静岡新聞:時評

現在、南アフリカでサッカーのワールドカップが開催されている。日本戦の視聴率が40%を超えるなど人々の関心も高く、チームの勝敗やパフォーマンスに一喜一憂している。トップレベルの競技力はスポーツの醍醐味の一つである。また競技力は政策としても重要視され、スポーツ振興基本計画の中に、「オリンピックにおけるメダル獲得率が、夏季・冬季合わせて3.5%になることを目指す」と具体的な目標が設定されている。だが、2006年のトリノ、08年の北京の両大会を合わせたメダル獲得率は2.15%となっており、目標は達成されていない。

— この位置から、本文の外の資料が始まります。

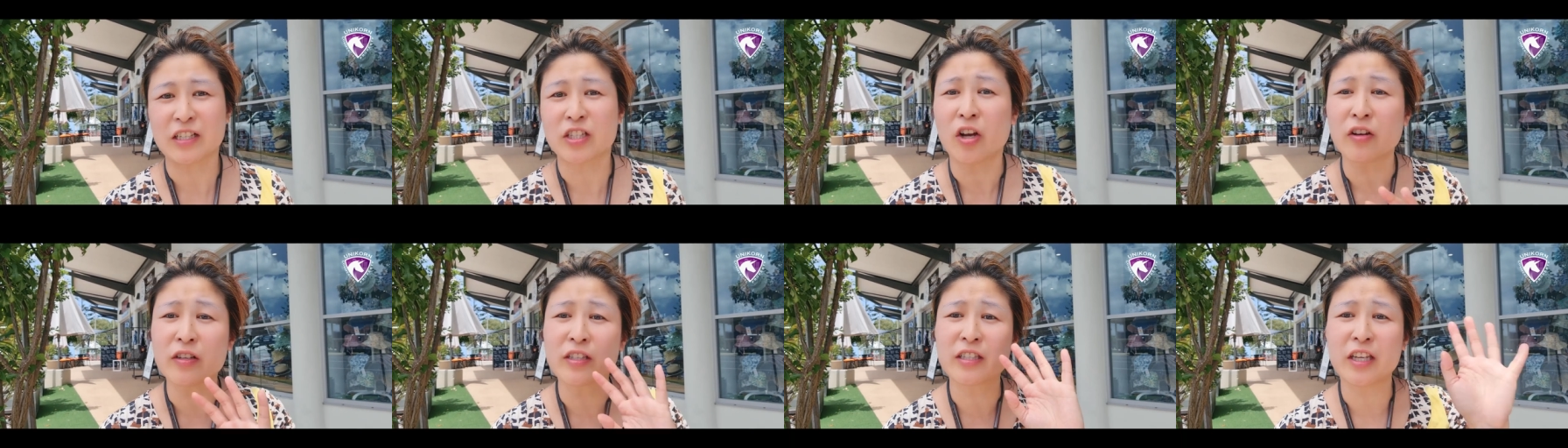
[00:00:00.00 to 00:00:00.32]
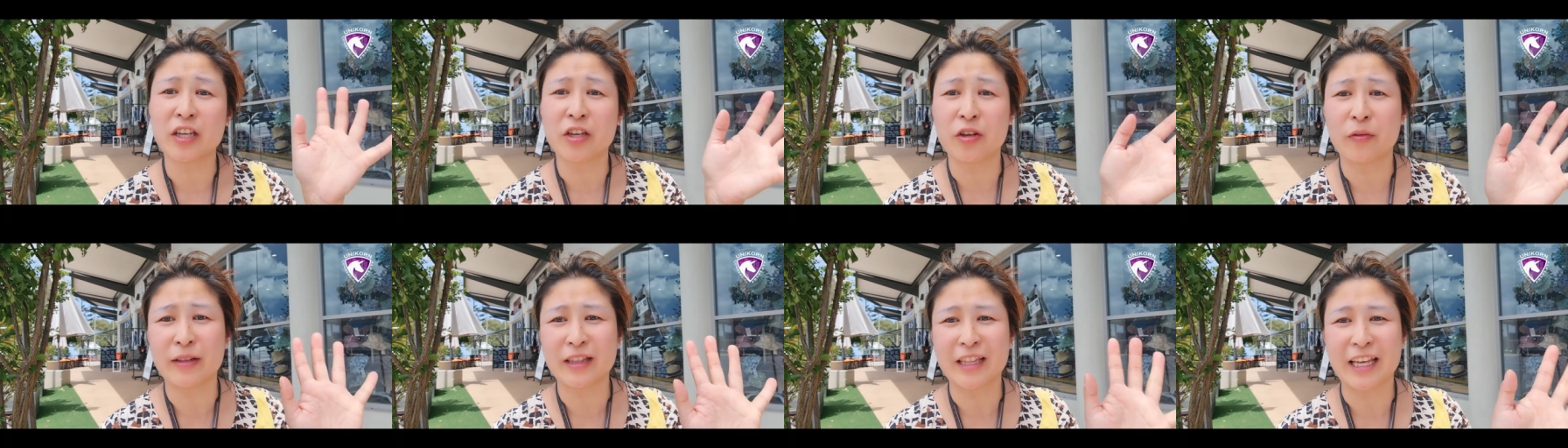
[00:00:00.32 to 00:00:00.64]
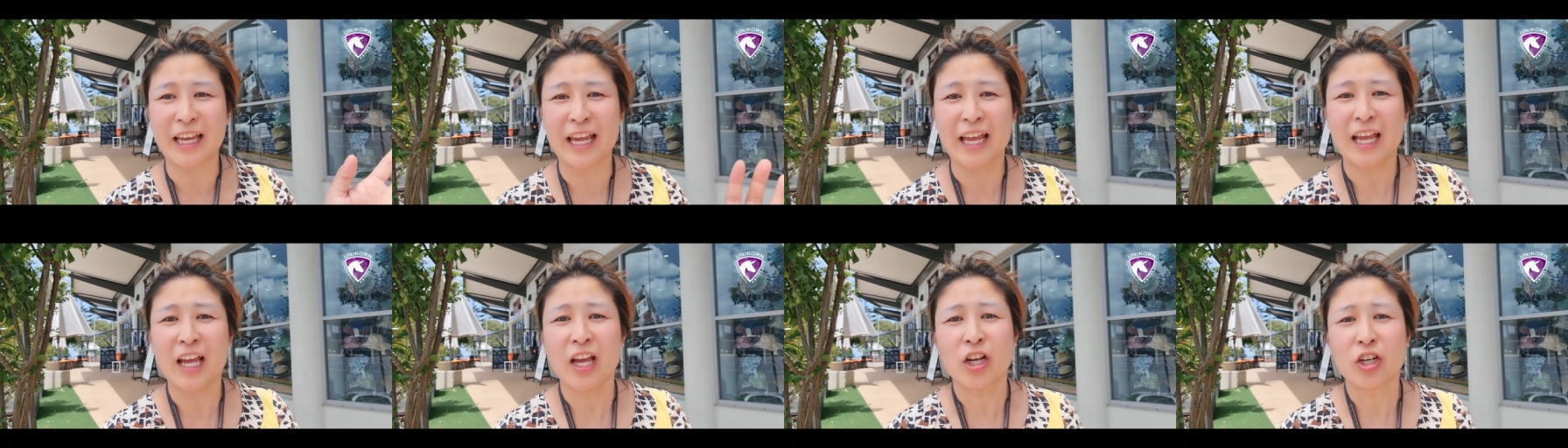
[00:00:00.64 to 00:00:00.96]
So I'll see you at
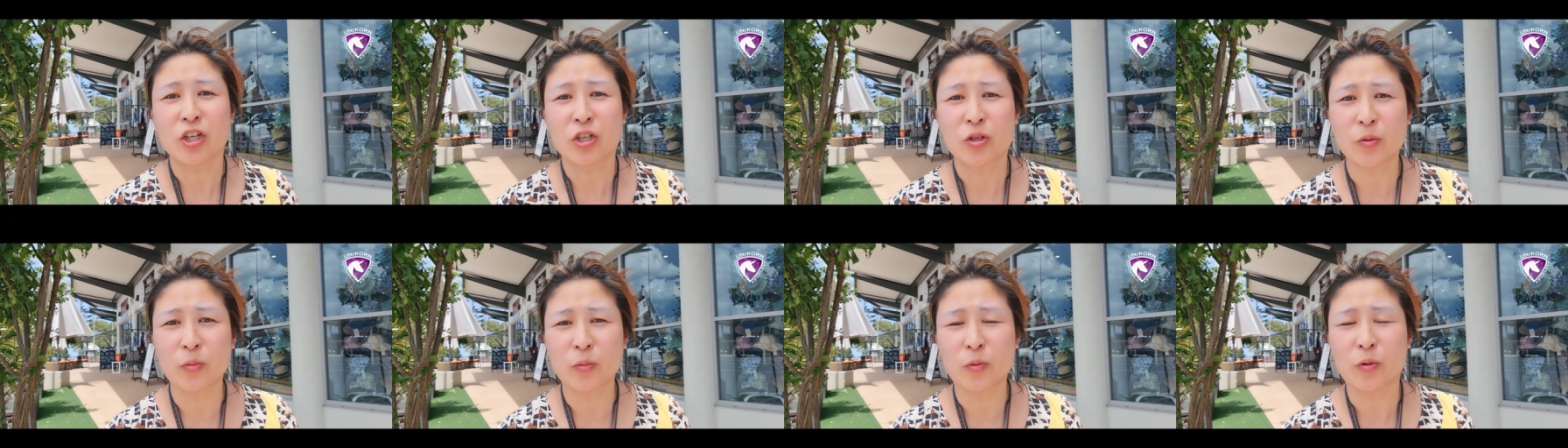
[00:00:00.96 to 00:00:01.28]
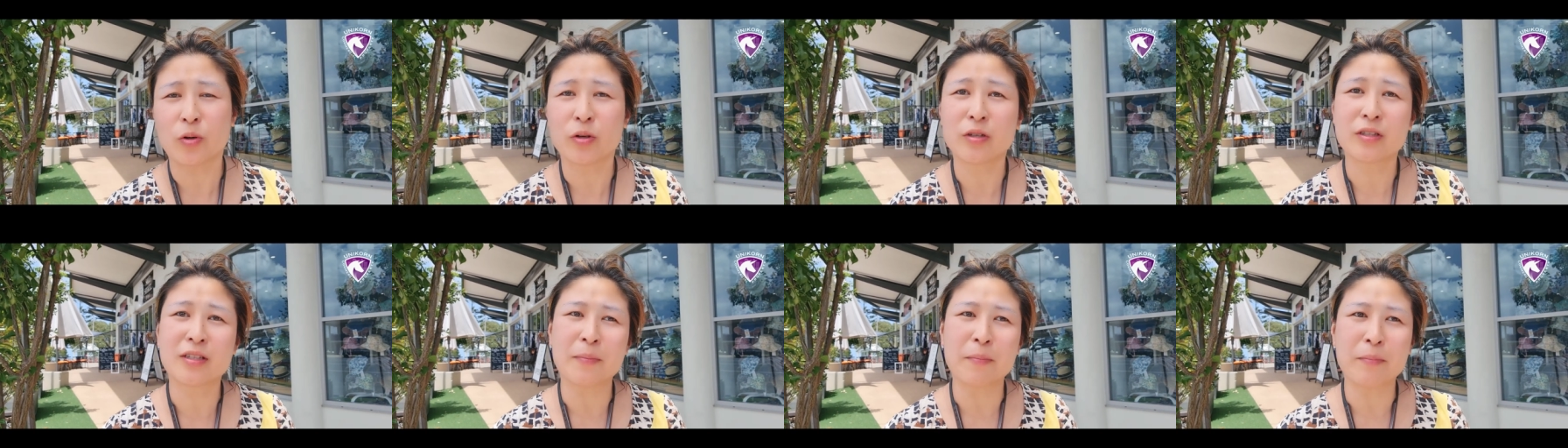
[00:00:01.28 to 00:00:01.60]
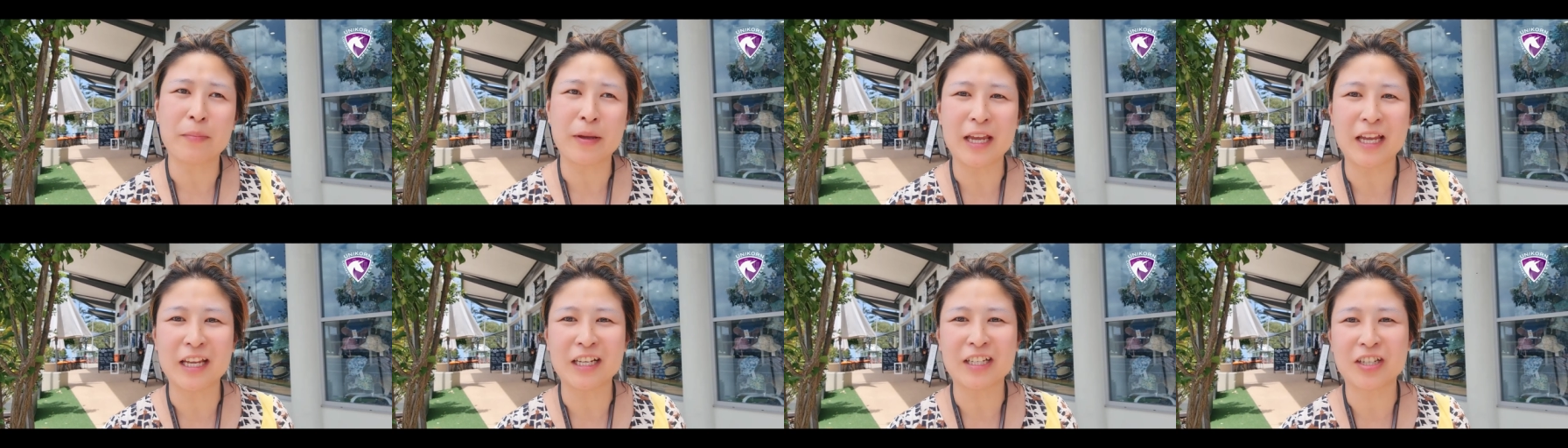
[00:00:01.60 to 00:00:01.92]
the towards
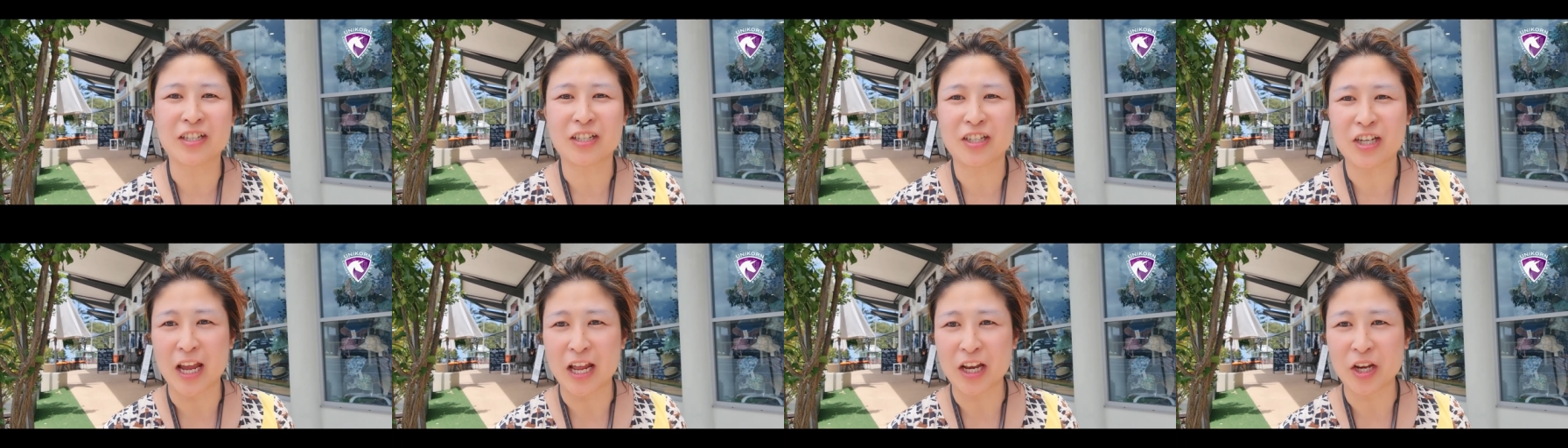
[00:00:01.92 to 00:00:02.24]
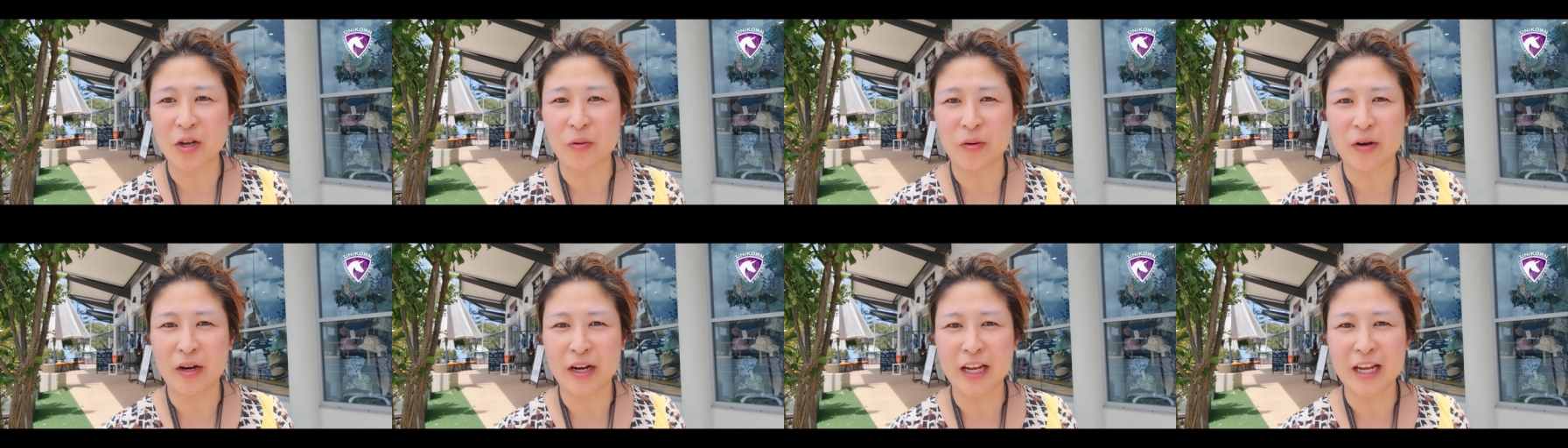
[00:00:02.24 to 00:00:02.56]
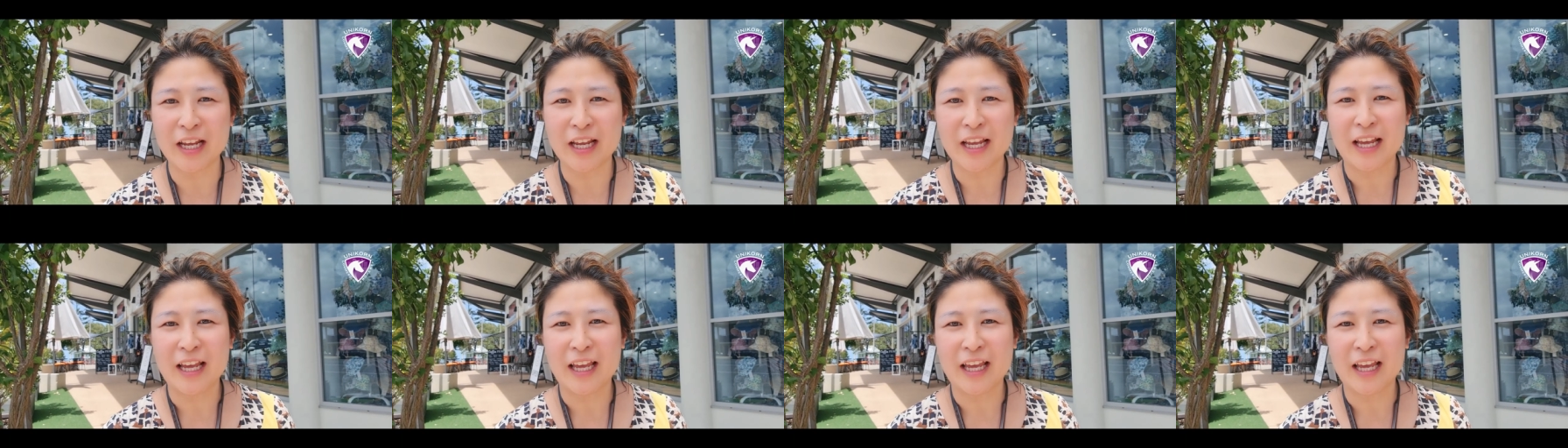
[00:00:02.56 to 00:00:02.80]
mid-January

競技力向上に対して将来性に最も大きな影響力を持つといわれているのが、幼少年期のトレーニングと言われている。近年、幼少年期のトレーニング方法についてのさまざまな研修や講習会が開催され、専門的な知識を有する指導者も増加傾向にある。こうした状況に対して子どもたちのスポーツ活動はどうかというと、自由に身体を動かすことができず、子ども特有の躍動感ある動きが見られなくなっているように思う。指導者から「教わりすぎ」で、自ら身体を動かすというより指導者に操作されている、といった印象を受ける。

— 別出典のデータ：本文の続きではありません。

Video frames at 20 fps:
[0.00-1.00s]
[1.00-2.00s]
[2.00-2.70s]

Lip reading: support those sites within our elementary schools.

また「運動神経の良い子」をあまり見かけなくなった。遊ばせても、色々なスポーツをさせても、自分の身体をうまく使いこなせる子が減少したと感じる。これと同時に、すぐにけがをする、筋力の低下、持久力の低下など、全般的な基礎体力の低下も見られる。また、子どもの頃からスポーツ種目の特化が低年齢化しており、多種多様なスポーツ種目を経験することも少なくなってきている。

運動神経全般の発達が鍵

今回のワールドカップでの世界のトップレベルのプレーには、どのスポーツにも共通する動きの迫力、躍動感がある。サッカーのトップ選手であると同時に運動神経の良さが目立ち、そしてほかの種目をやってもトップレベルに達したのではないか、という期待感を抱かせる。これは野球のイチローや陸上のボルトにも同様のことがいえる。つまり、運動神経の良さが一流のパフォーマンスにも大きく貢献しているといえよう。

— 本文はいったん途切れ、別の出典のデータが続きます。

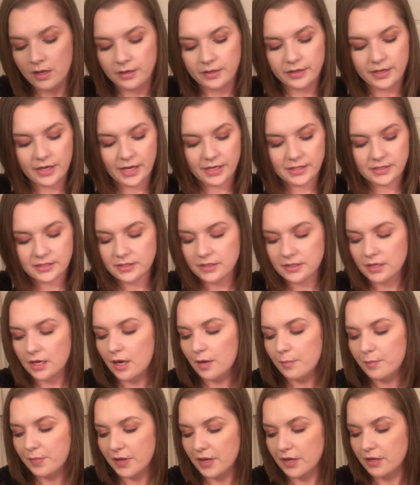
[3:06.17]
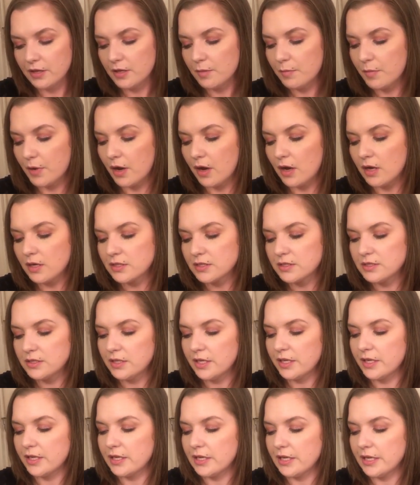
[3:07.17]
Next up in the box,
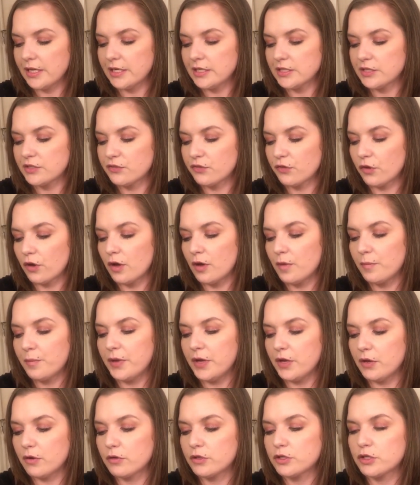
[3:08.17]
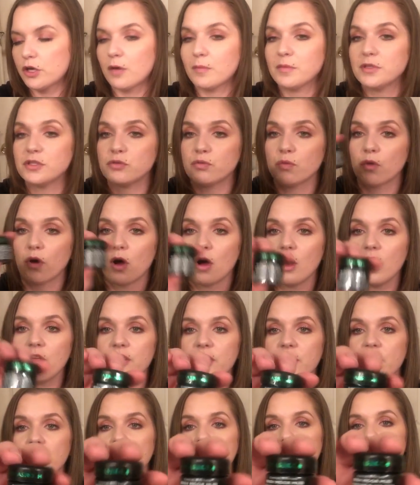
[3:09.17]
it is from Peter Thomas
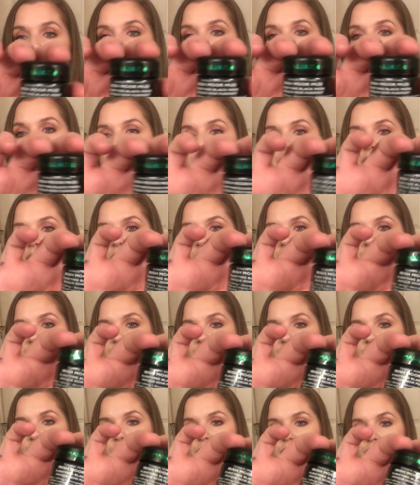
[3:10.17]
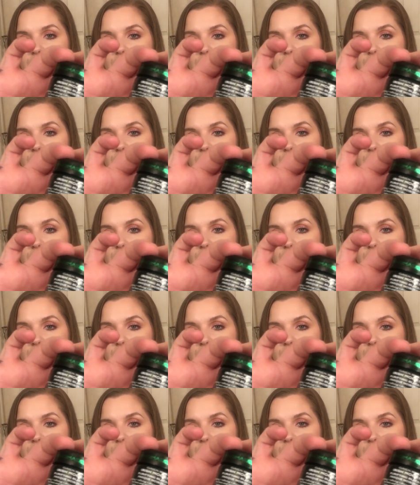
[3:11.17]
Roth, which is a huge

運動神経は幼少期に発達させることが重要である。もっと運動神経全般の発達を目的とした基礎に目を向けることが、幼少期のトレーニングには大切ではないだろうか。「それぞれのスポーツ種目のトレーニングを通じて、“運動神経の良い子”を育てる」といった考えを持ち、そして子供たちがもっと自由に思い切って、身体を動かすことができるような指導方法が必要であろう。運動神経の向上が競技力の向上を導く、といった当たり前の考えに対する理解力が今よりも上がることを期待したい。